=== THE DATA ===

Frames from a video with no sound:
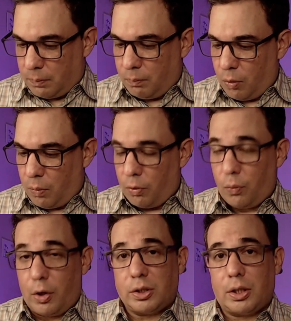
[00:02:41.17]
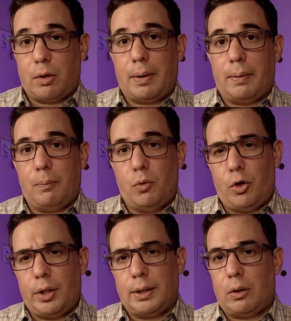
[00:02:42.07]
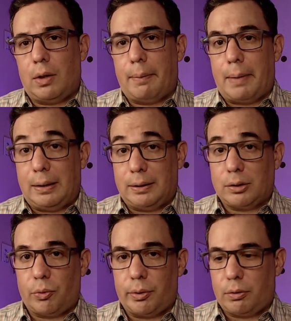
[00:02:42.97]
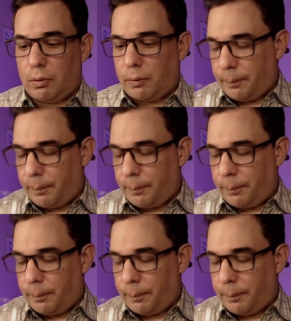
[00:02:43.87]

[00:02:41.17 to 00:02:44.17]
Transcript: Muy, muy buenos aromas, muy orientado a la malta sobre todo.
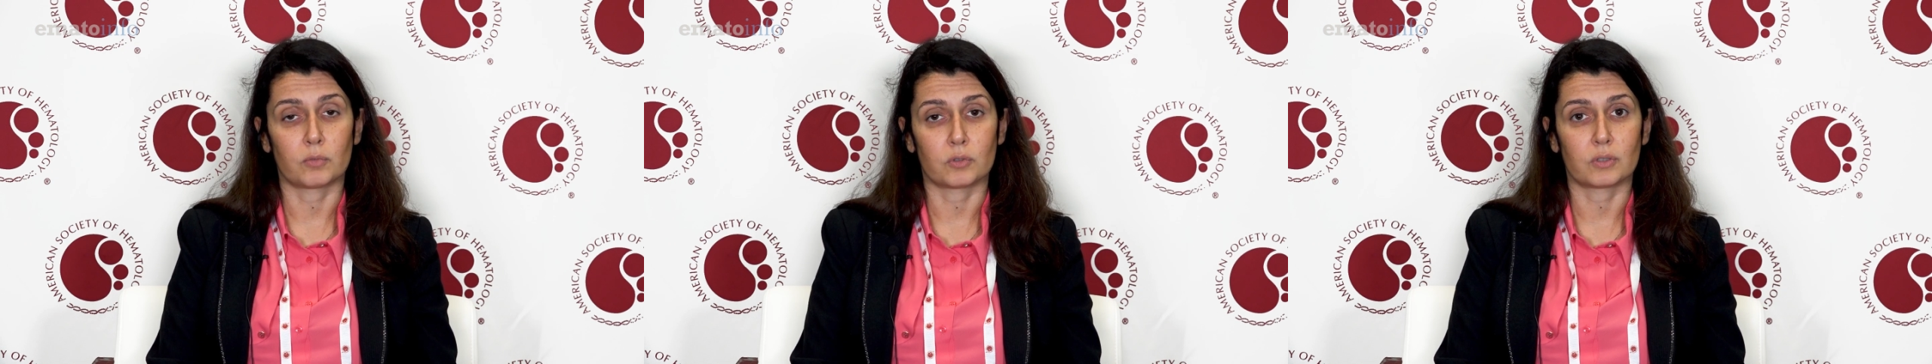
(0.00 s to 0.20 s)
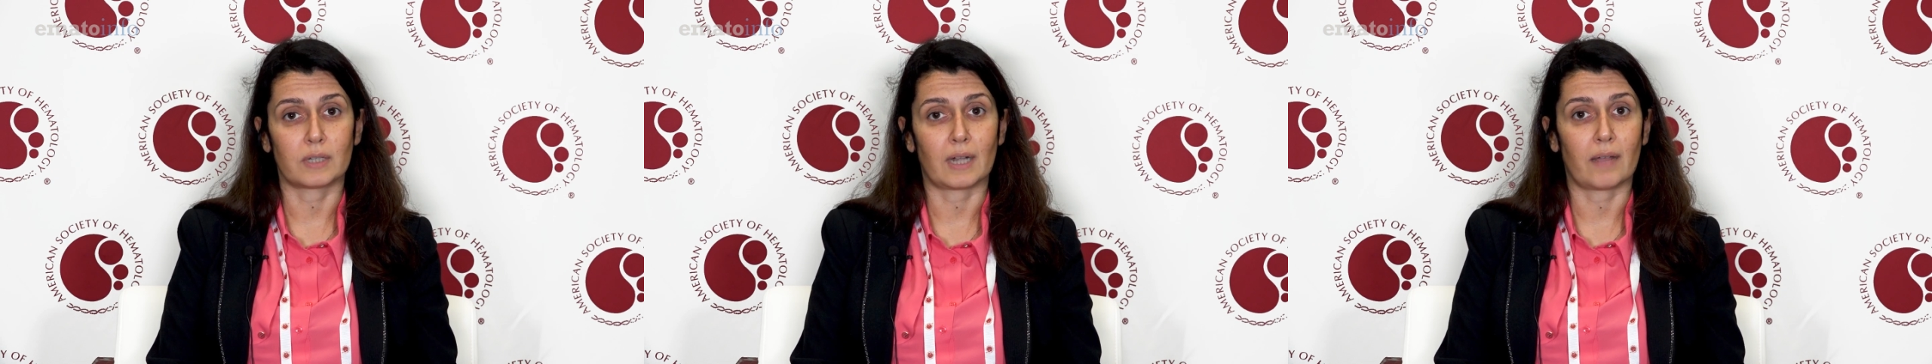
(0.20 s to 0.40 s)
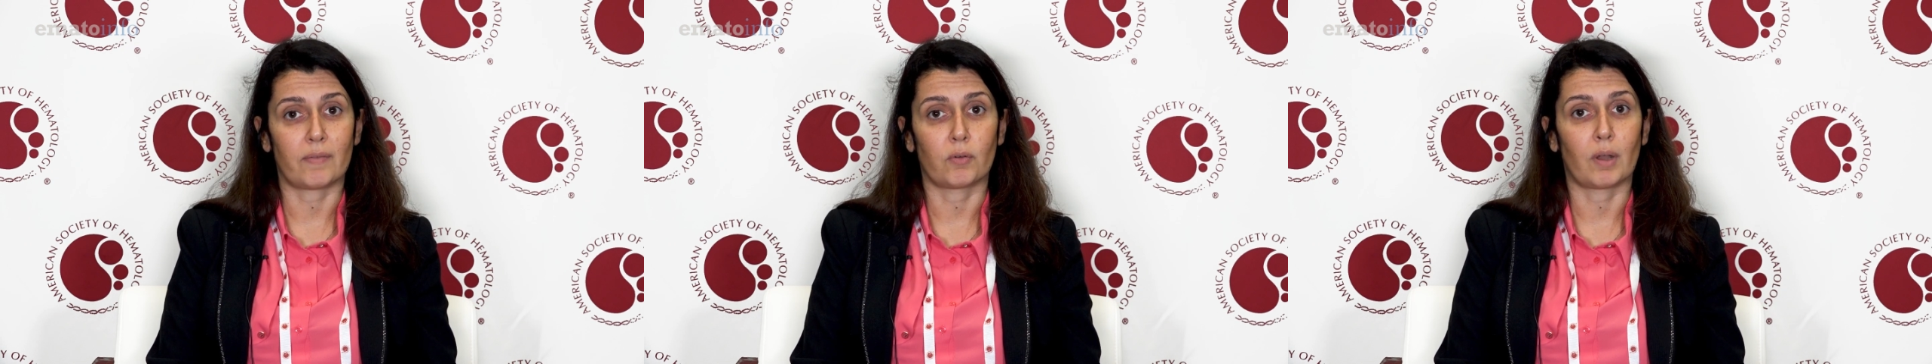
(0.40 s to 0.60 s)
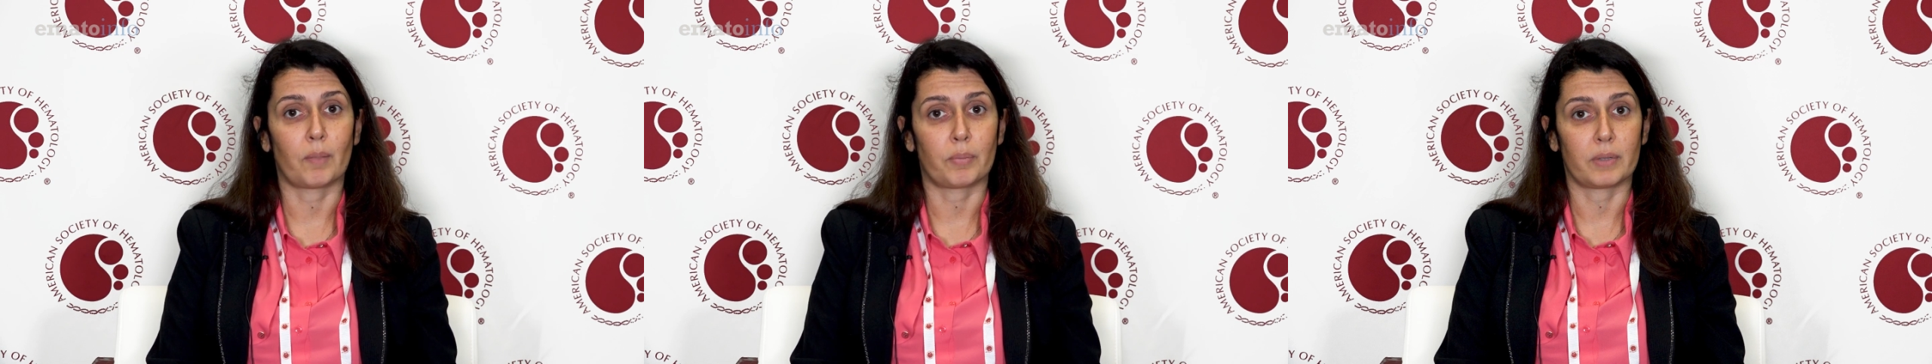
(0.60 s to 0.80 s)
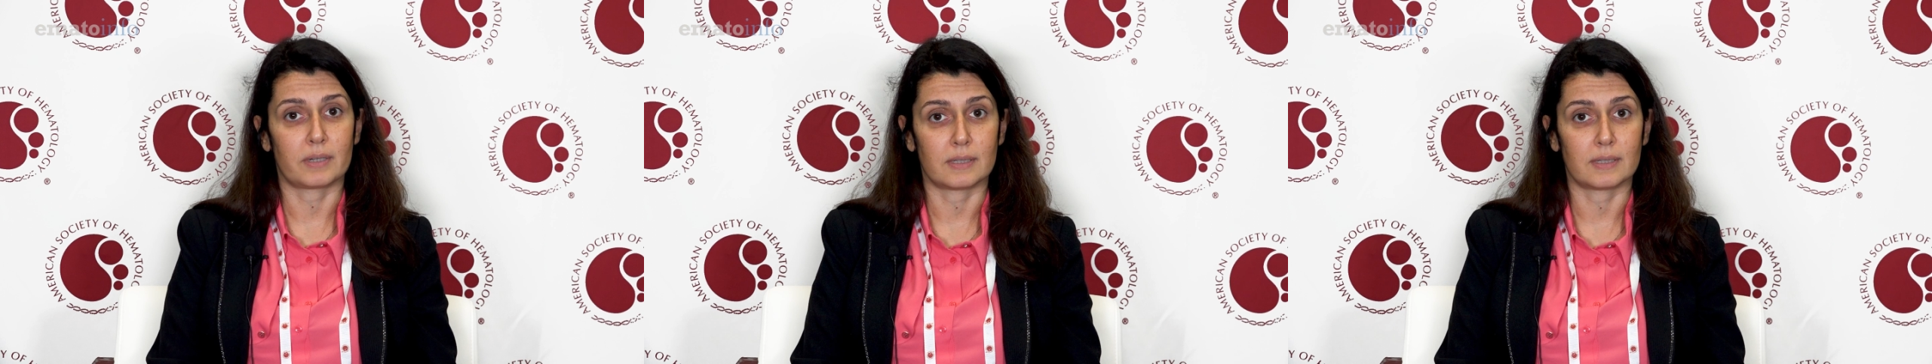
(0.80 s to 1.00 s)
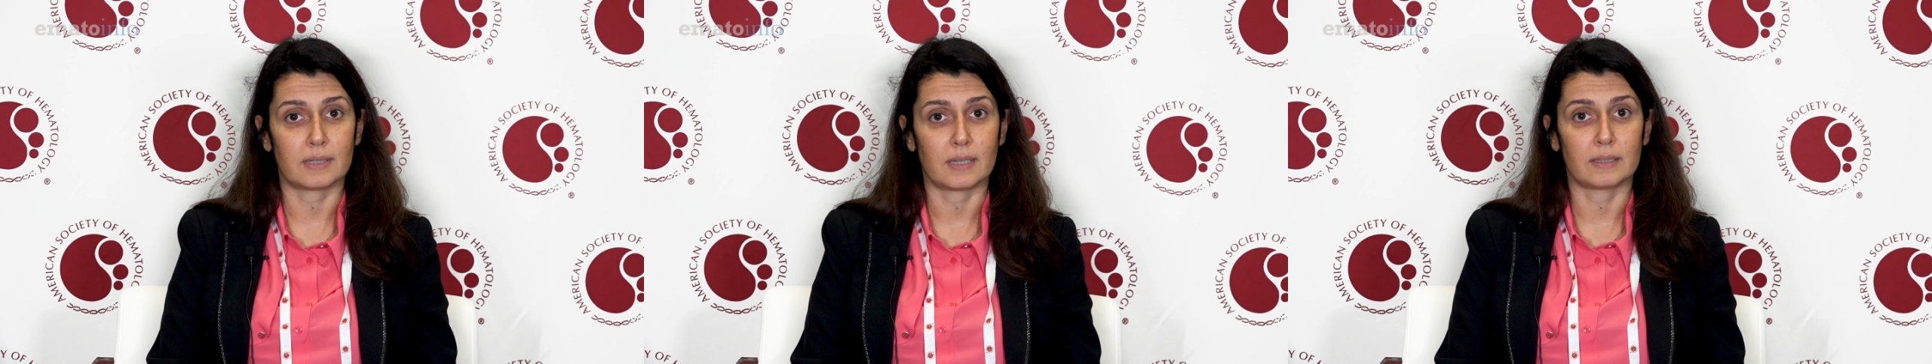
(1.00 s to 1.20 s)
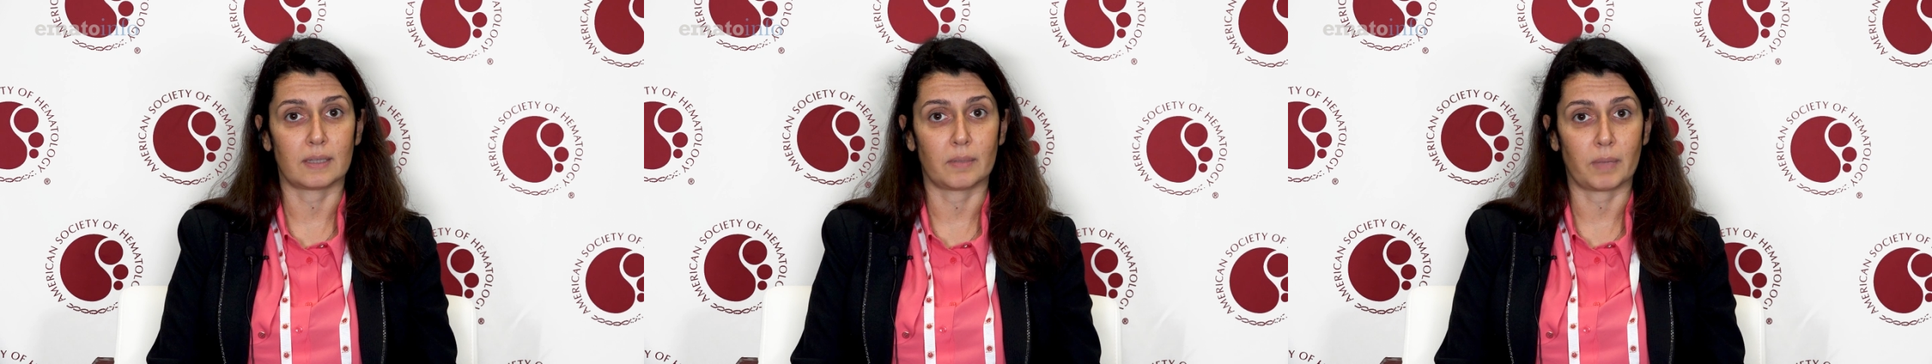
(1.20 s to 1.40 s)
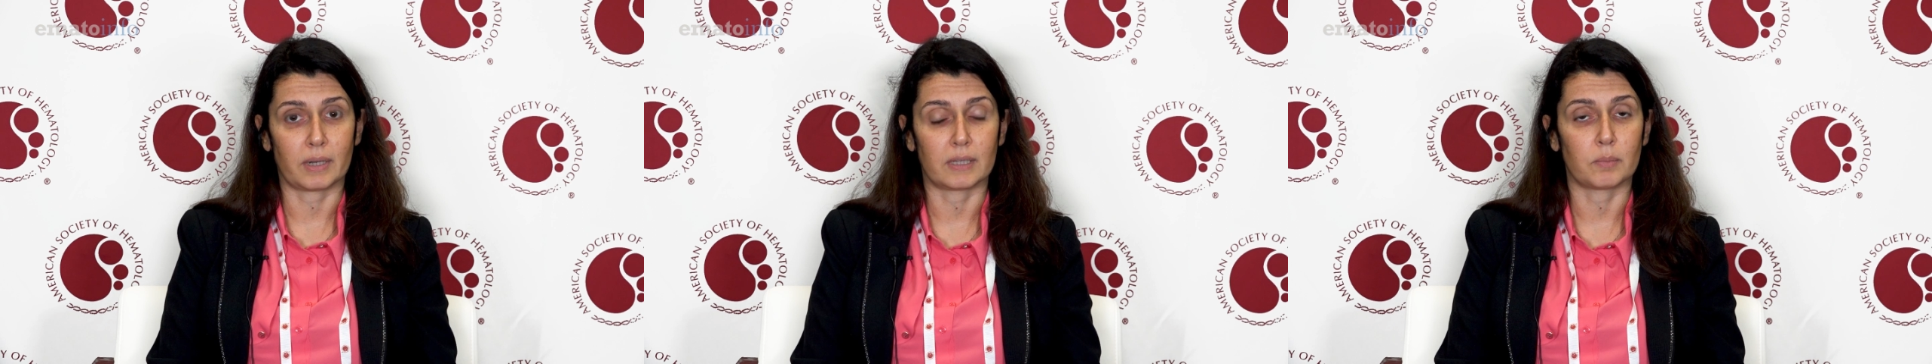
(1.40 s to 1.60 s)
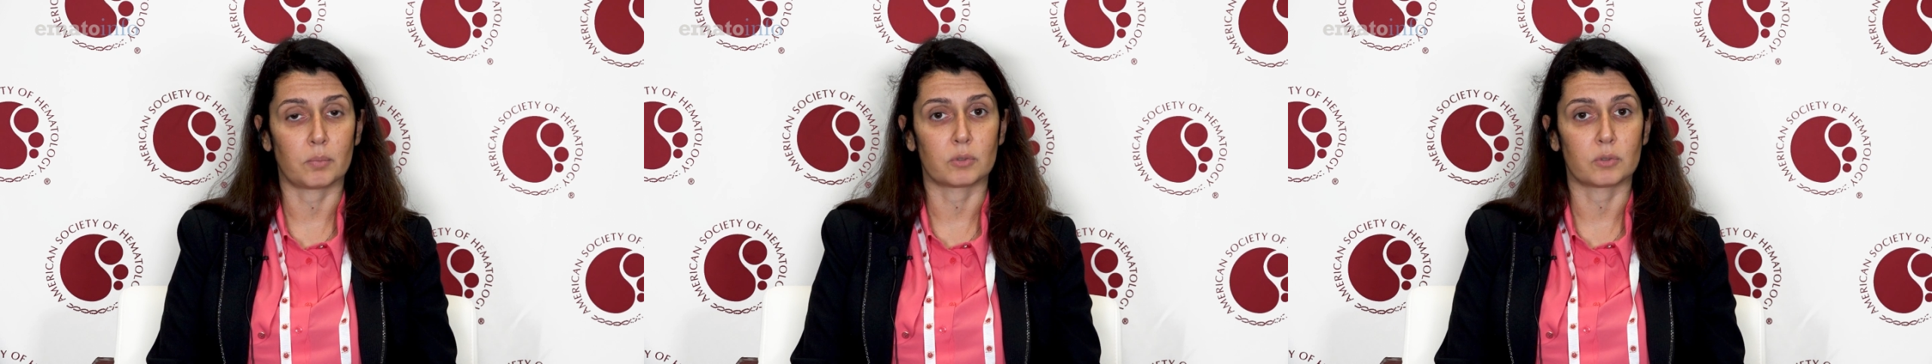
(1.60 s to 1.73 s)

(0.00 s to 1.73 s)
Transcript: mostrava una persistente MRD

===

=== PROBLEM TO SOLVE ===
Word for word, set down the lines from the line with "(1.40 s to 1.60 s)" through the last line of the entries, and nothing else; the pictures stay out.

=== RESPONSE TO THE TASK ===
(1.40 s to 1.60 s)
(1.60 s to 1.73 s)

(0.00 s to 1.73 s)
Transcript: mostrava una persistente MRD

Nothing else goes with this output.